Task data section start
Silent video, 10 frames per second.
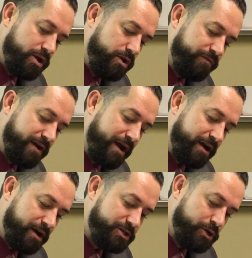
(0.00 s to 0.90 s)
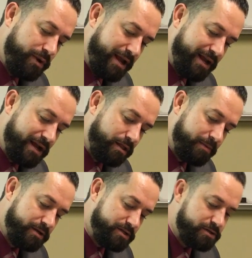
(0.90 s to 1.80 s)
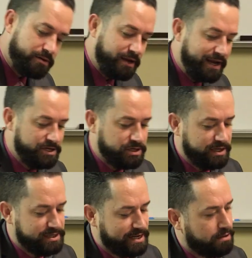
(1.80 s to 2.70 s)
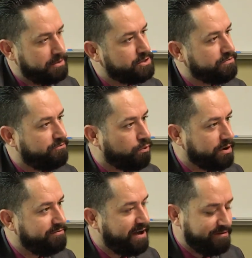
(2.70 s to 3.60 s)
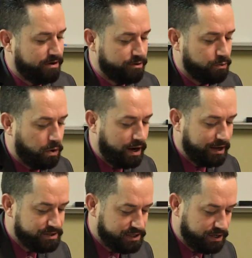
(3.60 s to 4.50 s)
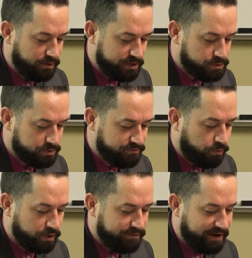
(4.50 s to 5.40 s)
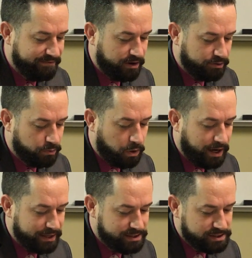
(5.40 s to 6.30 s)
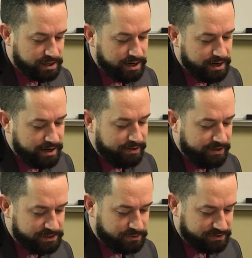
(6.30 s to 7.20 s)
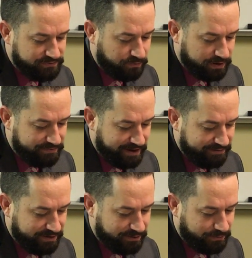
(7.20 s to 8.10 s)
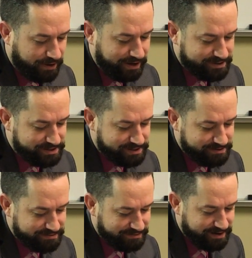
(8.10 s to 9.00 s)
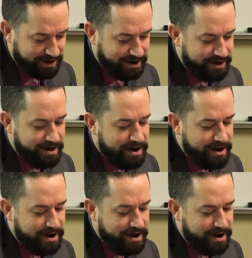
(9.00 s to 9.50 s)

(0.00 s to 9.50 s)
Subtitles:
you've got 2 heating elements. Each of these elements are 4,500 watts. You know, this one's 4,500 watts. This one's 4,500 watts, right?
Task data section end
Problem to solve>
Once the pictures are set aside, give every line above again without alteration.

Result of the task>
Silent video, 10 frames per second.
(0.00 s to 0.90 s)
(0.90 s to 1.80 s)
(1.80 s to 2.70 s)
(2.70 s to 3.60 s)
(3.60 s to 4.50 s)
(4.50 s to 5.40 s)
(5.40 s to 6.30 s)
(6.30 s to 7.20 s)
(7.20 s to 8.10 s)
(8.10 s to 9.00 s)
(9.00 s to 9.50 s)

(0.00 s to 9.50 s)
Subtitles:
you've got 2 heating elements. Each of these elements are 4,500 watts. You know, this one's 4,500 watts. This one's 4,500 watts, right?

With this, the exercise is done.